A new study about the importance of fiber was confirmed for the prevention of major diseases. It was the World Health Organization that commissioned this study. The results appeared in a publication in the journal “Lancet” .
Notably, it was based on analyzing 185 observational studies and 58 clinical trials, which spanned over 40 years. In particular, the researchers could establish that a lack of fiber was responsible for causing various illnesses. Specifically, these were coronary heart disease, cardiovascular disease, stroke, type 2 diabetes and colon cancer. In addition, a number of obesity-related cancers also had a relation to a lack of fiber in the diet. These were: breast cancer, esophageal cancer, endometrial cancer and prostate cancer. A medical news article describes this study as well.

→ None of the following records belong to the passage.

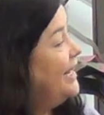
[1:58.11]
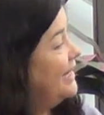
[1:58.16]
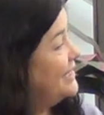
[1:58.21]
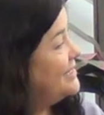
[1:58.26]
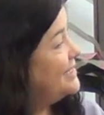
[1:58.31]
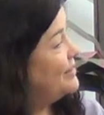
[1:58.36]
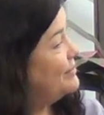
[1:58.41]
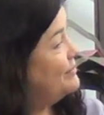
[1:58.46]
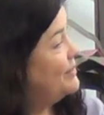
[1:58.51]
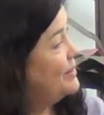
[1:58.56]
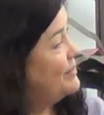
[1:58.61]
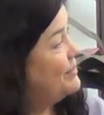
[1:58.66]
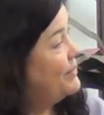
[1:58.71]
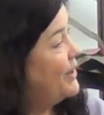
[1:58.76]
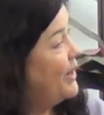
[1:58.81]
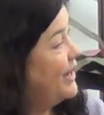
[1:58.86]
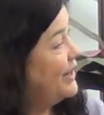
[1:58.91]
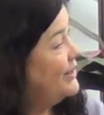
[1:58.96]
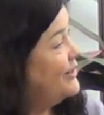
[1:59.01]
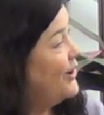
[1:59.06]
and some people
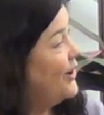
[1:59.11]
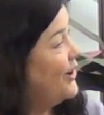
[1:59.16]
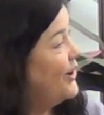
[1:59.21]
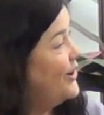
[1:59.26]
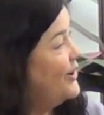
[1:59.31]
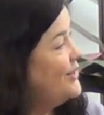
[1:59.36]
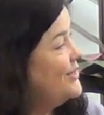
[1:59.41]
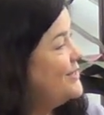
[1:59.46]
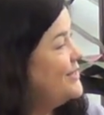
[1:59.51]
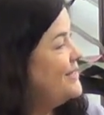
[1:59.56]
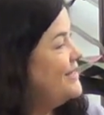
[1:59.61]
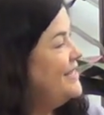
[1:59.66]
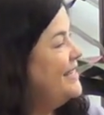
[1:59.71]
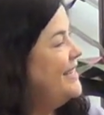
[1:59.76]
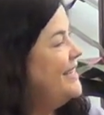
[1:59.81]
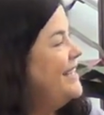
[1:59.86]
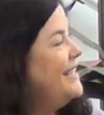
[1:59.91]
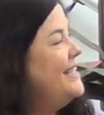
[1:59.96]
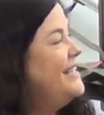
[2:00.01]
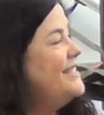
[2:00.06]
had cars.
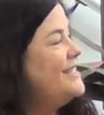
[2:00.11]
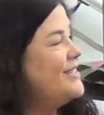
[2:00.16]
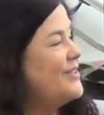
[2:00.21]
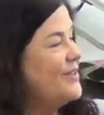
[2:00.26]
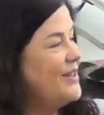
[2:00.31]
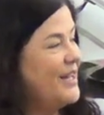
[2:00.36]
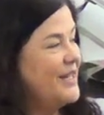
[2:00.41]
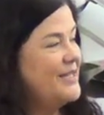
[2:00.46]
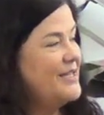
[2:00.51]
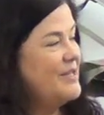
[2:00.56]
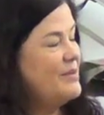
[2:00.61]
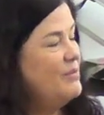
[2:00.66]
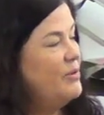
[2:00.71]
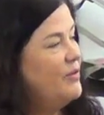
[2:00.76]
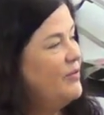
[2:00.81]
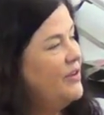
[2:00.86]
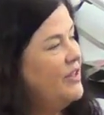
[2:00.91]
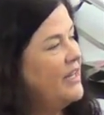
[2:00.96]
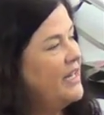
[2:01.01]
So that's the movie.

Fiber prevents unnecessary deaths
Overall the researchers found that major consumption of fiber per day allowed 15% to 30% lower mortality from cardiovascular disease or from any other of the above diseases. This was in comparison to those who ate the least fiber per day.
Researchers confirmed the optimal amount of fiber to be 25 to 29 grams per day.
Consuming food rich in fiber translated into 16%-24% less coronary heart disease, type 2 diabetes, strokes and colon cancer.
What foods contain fiber?
Fiber-rich foods include whole grains, vegetables and fruit. Peas, lentils, beans and chickpeas are also a good source of fiber. Here is the fiber content of some fruit, roots and vegetables: pears (3.1%), strawberries (2%), avocado (6.7%) and apples (2.4%). Here is more fiber content: raspberries (6.5%), bananas (2.6%), carrots (2.8%), beets (2.8%), broccoli (2.6%) and artichoke (8.6%). We continue with: Brussels sprouts (2.6%), lentils (7.9%) and kidney beans (6.4%). More fiber containing foods are: split peas (8.3%), chickpeas (7.6%) and quinoa (2.8%). Here are some more: oats (10.6%), popcorn (14.5%), almonds (12.5%), chia seeds (34.4%), sweet potatoes (2.5%) and dark chocolate (10.9%).
Comments by the authors of the study
The authors of the Lancet publication also suggested that eating more than 29 grams of fiber per day may result in even higher health benefits as the ones described. However, the researchers warned that eating large amount s of grains could deplete the body of iron. On the other hand, many of the reviewed clinical studies showed that higher fiber intake had an association with lower body weight and lower cholesterol levels. Prof. Mann, one of the main contributors to the study said: “Fiber-rich whole foods that require chewing and retain much of their structure in the gut increase satiety and help weight control and can favorably influence lipid and glucose levels. The breakdown of fiber in the large bowel by the resident bacteria has additional wide-ranging effects including protection from colorectal cancer.”
The World Health Organization (WHO) commissioned a study that included 185 observational studies and 58 clinical trials, which spanned over 40 years. The study determined that the optimal amount of fiber intake per day was 25 to 29 grams. The group that consumed this amount of fiber had 15% to 30% less mortality from cardiovascular disease, stroke, type 2 diabetes and colon cancer. This was in comparison to those who ate the least amount of fiber per day.